All lines at and after the one containing "[0:00.00-0:01.00]", up to the end of the listing below, are to be printed exactly, with the pictures omitted.

**MATERIAL SHOWN:**
####
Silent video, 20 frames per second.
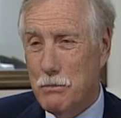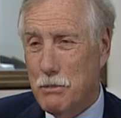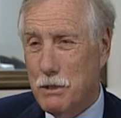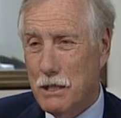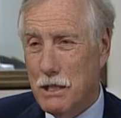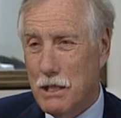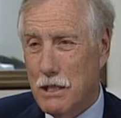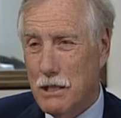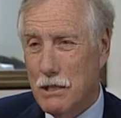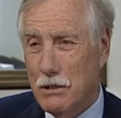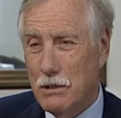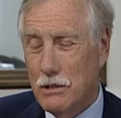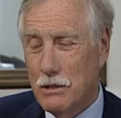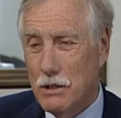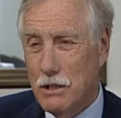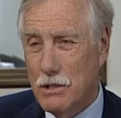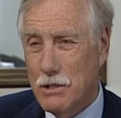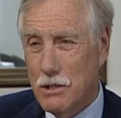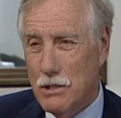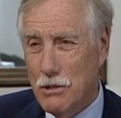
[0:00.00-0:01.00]
have been
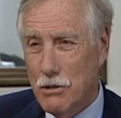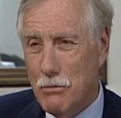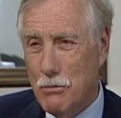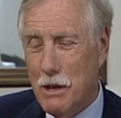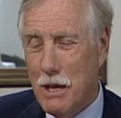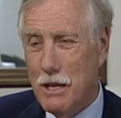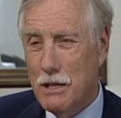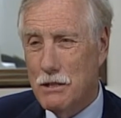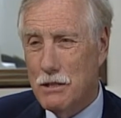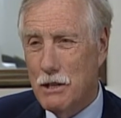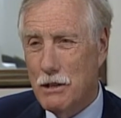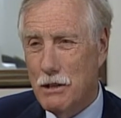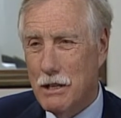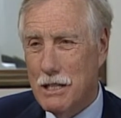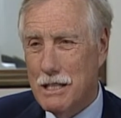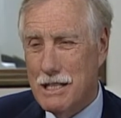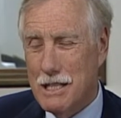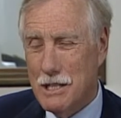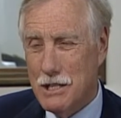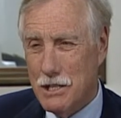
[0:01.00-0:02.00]
killed. It's a
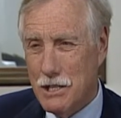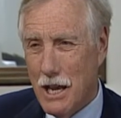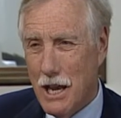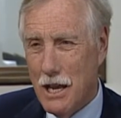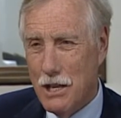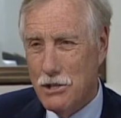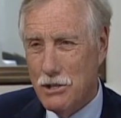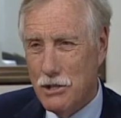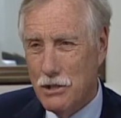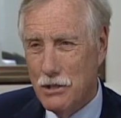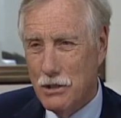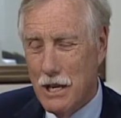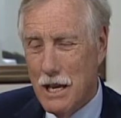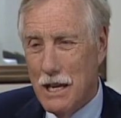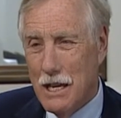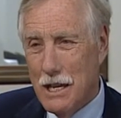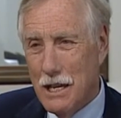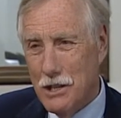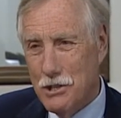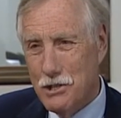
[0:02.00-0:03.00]
humanitarian disaster.
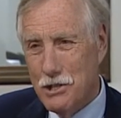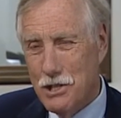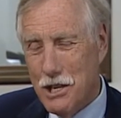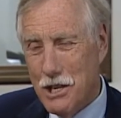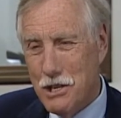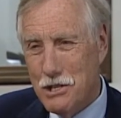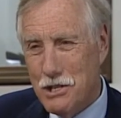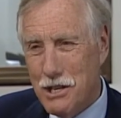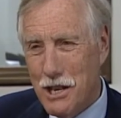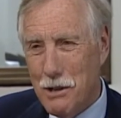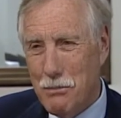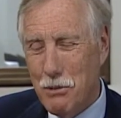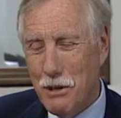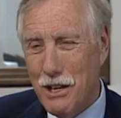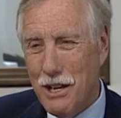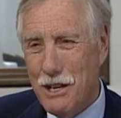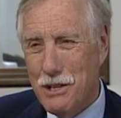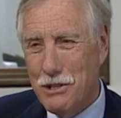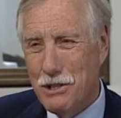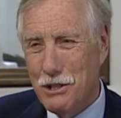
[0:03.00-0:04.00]
It's
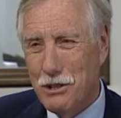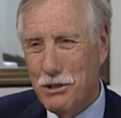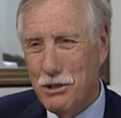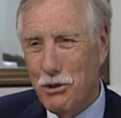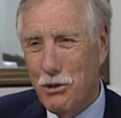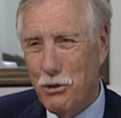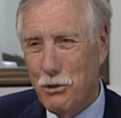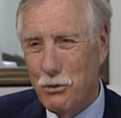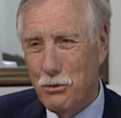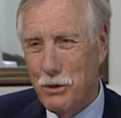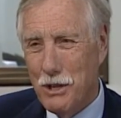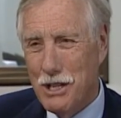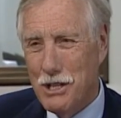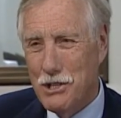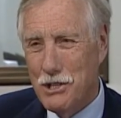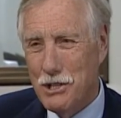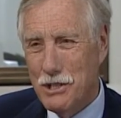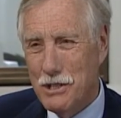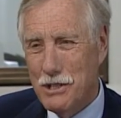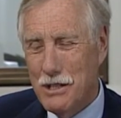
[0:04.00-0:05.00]
destabilizing the whole
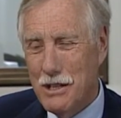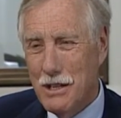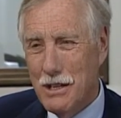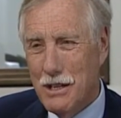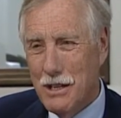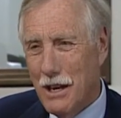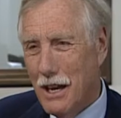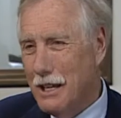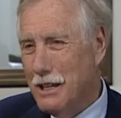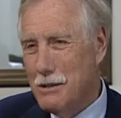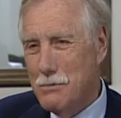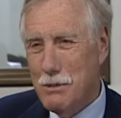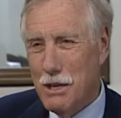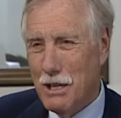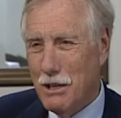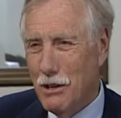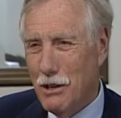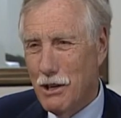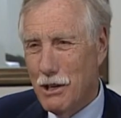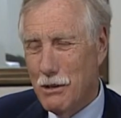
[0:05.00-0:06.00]
region. I can
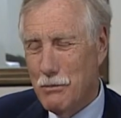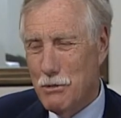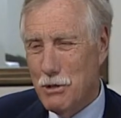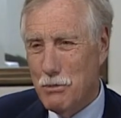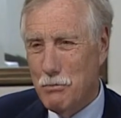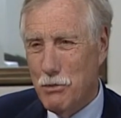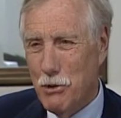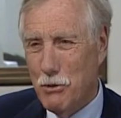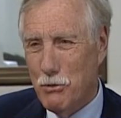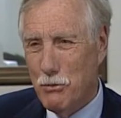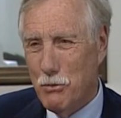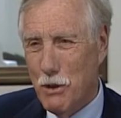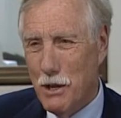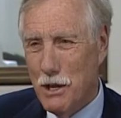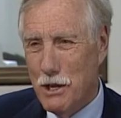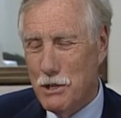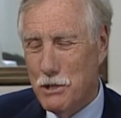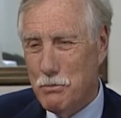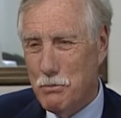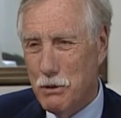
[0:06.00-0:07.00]
make arguments both
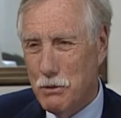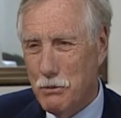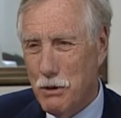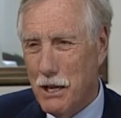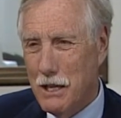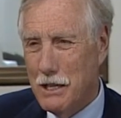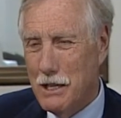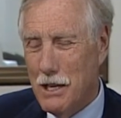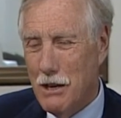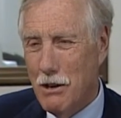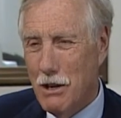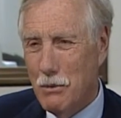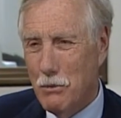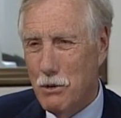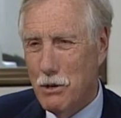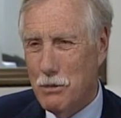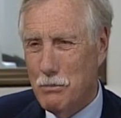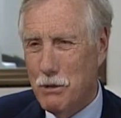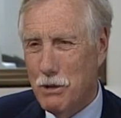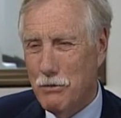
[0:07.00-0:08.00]
ways, but right now I
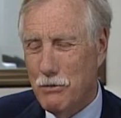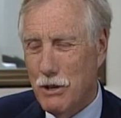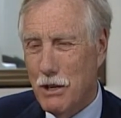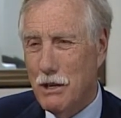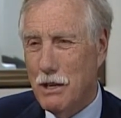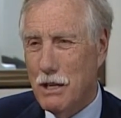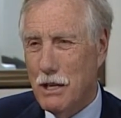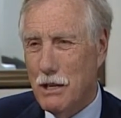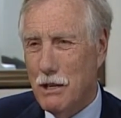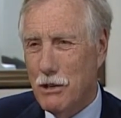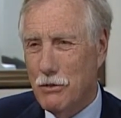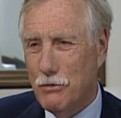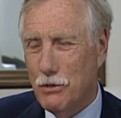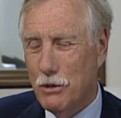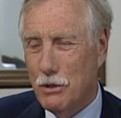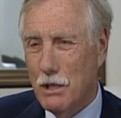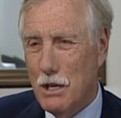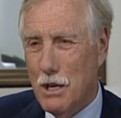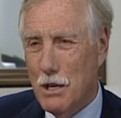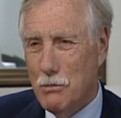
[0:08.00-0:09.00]
want to be very
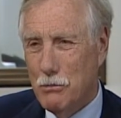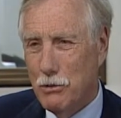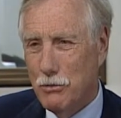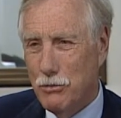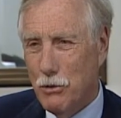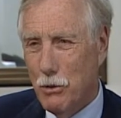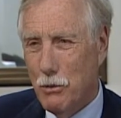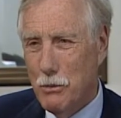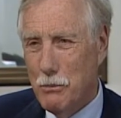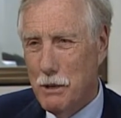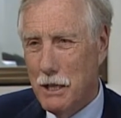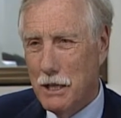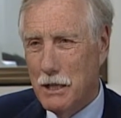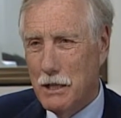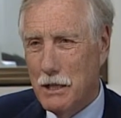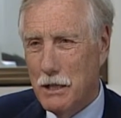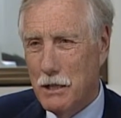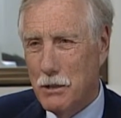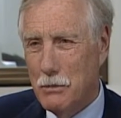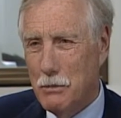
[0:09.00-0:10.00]
careful before we make
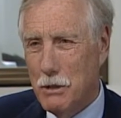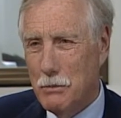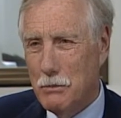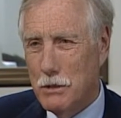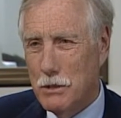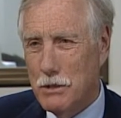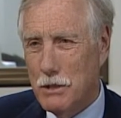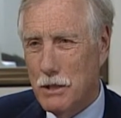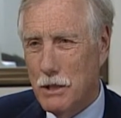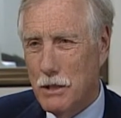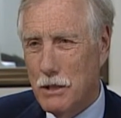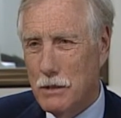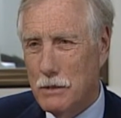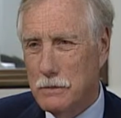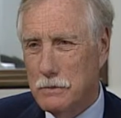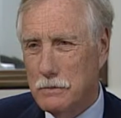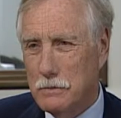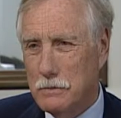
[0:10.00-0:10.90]
any commitments there.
####
**EXPECTED ANSWER:**
[0:00.00-0:01.00]
have been
[0:01.00-0:02.00]
killed. It's a
[0:02.00-0:03.00]
humanitarian disaster.
[0:03.00-0:04.00]
It's
[0:04.00-0:05.00]
destabilizing the whole
[0:05.00-0:06.00]
region. I can
[0:06.00-0:07.00]
make arguments both
[0:07.00-0:08.00]
ways, but right now I
[0:08.00-0:09.00]
want to be very
[0:09.00-0:10.00]
careful before we make
[0:10.00-0:10.90]
any commitments there.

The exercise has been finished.